Problem description. Every record below must be copied exactly, with images dropped.

Raw data below:

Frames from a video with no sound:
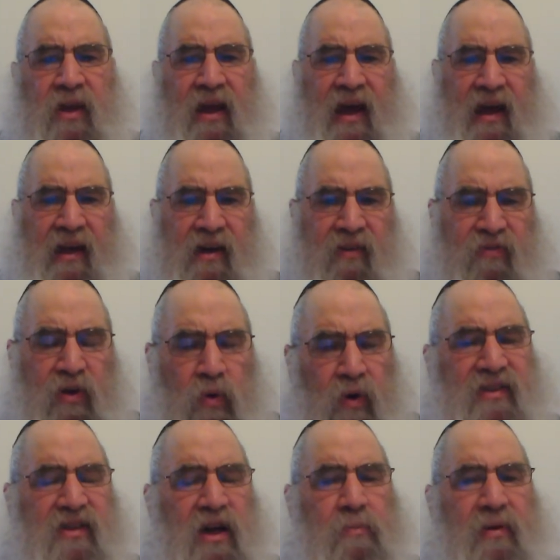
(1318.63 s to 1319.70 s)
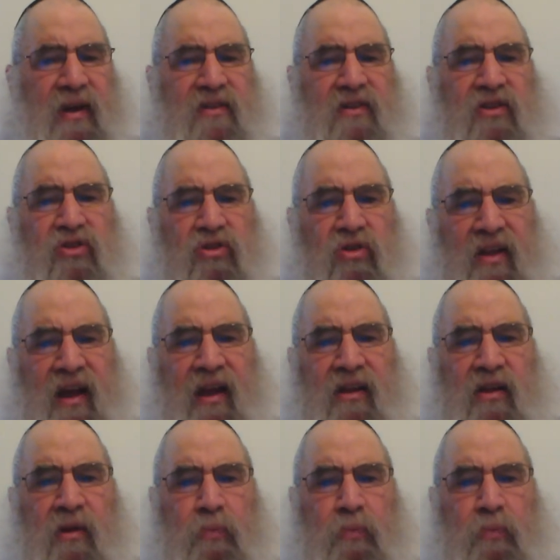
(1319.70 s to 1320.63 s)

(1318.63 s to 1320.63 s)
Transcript: And if he wasn't amazed, so then the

End of Raw data.

Result.
Frames from a video with no sound:
(1318.63 s to 1319.70 s)
(1319.70 s to 1320.63 s)

(1318.63 s to 1320.63 s)
Transcript: And if he wasn't amazed, so then the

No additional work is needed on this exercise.